Amur honeysuckle (Lonicera maackii) invades forests throughout the Northeast and lower Midwest USA. Dense populations cause substantial changes in species diversity, community dynamics, wildlife habitat, and ecosystem functions. It is purported that honeysuckle succeeds in forests largely because it produces functional leaves well before canopy closure and maintains leaves after canopy senescence. It is asserted that honeysuckle is only semi shade-tolerant, suggesting that carbon gain during summer is very limited. Were this the case, honeysuckles across the forest light gradient would depend on early and late season photosynthesis. They should produce similar numbers of flowers, and depending on pollination success, similar numbers of fruits and seeds. Several authors have documented reductions in flower, fruit, and seed production in shaded shrubs, which implies that spring and fall photosynthesis does not entirely offset limits caused by the tree canopy in summer. In a field study we compared the late-summer photosynthetic the light response of 10 honeysuckle to adjacent pairs of two native shade-tolerant understory species, spicebush (Lindera benzoin) and pawpaw (Asimina triloba).
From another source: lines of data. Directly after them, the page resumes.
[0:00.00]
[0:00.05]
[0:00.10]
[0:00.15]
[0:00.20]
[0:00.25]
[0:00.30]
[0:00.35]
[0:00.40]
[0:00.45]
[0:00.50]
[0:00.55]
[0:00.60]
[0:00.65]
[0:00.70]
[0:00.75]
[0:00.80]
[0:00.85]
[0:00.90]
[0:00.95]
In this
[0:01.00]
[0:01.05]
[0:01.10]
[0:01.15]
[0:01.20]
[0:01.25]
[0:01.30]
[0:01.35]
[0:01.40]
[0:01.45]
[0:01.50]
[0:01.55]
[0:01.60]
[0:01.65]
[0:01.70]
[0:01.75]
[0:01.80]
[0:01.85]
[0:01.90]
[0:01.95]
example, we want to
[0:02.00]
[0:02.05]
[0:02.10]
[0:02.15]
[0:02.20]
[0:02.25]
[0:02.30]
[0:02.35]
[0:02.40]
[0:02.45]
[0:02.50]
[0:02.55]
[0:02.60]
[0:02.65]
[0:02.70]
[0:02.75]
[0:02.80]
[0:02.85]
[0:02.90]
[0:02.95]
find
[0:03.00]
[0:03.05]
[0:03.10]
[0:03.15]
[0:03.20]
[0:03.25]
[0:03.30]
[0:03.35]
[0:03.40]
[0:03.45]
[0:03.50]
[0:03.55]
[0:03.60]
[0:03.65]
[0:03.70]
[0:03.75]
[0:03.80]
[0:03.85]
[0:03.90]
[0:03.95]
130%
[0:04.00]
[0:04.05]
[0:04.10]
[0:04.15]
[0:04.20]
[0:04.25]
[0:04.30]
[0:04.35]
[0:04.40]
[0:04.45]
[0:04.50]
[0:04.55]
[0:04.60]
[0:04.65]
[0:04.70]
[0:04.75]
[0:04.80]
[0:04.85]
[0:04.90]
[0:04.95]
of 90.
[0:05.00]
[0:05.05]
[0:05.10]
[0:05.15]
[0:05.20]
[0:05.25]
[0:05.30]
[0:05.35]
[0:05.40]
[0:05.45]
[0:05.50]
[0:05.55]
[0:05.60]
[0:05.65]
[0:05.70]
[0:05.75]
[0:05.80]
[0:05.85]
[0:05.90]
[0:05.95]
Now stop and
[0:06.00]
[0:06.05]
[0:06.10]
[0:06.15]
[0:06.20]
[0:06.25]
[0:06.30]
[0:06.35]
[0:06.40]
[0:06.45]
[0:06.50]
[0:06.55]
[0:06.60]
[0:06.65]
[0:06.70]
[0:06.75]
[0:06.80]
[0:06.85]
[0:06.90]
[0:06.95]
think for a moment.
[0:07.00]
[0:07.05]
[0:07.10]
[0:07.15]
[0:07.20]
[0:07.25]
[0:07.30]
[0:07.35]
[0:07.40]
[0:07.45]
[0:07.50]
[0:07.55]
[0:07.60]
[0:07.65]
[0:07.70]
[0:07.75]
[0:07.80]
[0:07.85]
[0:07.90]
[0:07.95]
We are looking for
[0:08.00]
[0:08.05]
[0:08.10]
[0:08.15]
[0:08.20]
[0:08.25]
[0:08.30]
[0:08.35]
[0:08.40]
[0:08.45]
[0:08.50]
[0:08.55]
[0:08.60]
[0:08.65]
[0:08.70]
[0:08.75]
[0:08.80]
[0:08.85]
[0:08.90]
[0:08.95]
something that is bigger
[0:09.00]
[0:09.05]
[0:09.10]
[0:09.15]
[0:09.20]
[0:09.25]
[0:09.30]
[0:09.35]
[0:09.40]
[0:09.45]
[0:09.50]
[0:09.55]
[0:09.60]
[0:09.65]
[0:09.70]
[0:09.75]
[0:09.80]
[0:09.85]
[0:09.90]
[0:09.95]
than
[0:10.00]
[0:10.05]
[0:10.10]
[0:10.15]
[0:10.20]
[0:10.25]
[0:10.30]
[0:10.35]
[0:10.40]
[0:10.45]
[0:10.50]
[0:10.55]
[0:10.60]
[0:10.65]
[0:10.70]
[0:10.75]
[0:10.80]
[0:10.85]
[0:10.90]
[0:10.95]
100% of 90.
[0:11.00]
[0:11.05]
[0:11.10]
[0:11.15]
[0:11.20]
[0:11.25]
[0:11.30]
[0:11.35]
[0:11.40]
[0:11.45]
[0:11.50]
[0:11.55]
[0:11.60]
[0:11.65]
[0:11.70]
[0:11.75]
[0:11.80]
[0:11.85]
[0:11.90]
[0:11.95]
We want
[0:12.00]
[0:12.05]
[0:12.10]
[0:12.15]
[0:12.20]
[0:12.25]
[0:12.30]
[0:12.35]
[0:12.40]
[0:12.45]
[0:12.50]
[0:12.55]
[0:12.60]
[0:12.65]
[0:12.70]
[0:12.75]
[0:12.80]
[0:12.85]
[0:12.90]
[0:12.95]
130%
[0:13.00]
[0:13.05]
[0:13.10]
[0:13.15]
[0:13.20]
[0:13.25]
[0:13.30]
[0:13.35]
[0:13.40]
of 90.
Individuals were naturally established under a canopy of seedling sugar maple (Acer saccharum) (mean PPFD: = 5.1, s = 1.2 mol m-2 d-1). Light response curves were measured over the range 0-800 µmol m-2 s-1 at CO2 = 400 ppm, Tleaf = 30 C, and VPD ~ 1.1 kPa. Leaves were harvested to determine chlorophyll and specific leaf mass.
Results/Conclusions
Area and mass-based photosynthetic light response curves (0-500 µmol m-2 s-1) were very similar between species (p = 0.22 and 0.07, respectively). Area-based maximum photosynthetic rate (Amax) tilted (p = 0.11) slightly higher in spicebush. Mass-based Amax was 2x greater for native species than honeysuckle (p < 0.0001). Area and mass-based dark respiration did not differ among species (p = 0.54 and 0.08, respectively). Chl a:b ratio, and area-based total chl did not differ among species, however mass-based chl was 2x higher in native species (p < 0.0001) and specific leaf weight in native species was half that in honeysuckle (p < 0.0001). We suggest that honeysuckle has substantial light acclimation capacity based on physiological measurements and mere fact that it persists under sugar maple. However, in terms of efficient use of energy allocated to leaf mass under shade, it does not compare to natives spicebush and pawpaw. The costs of leaf support and rootmass remain to be compared.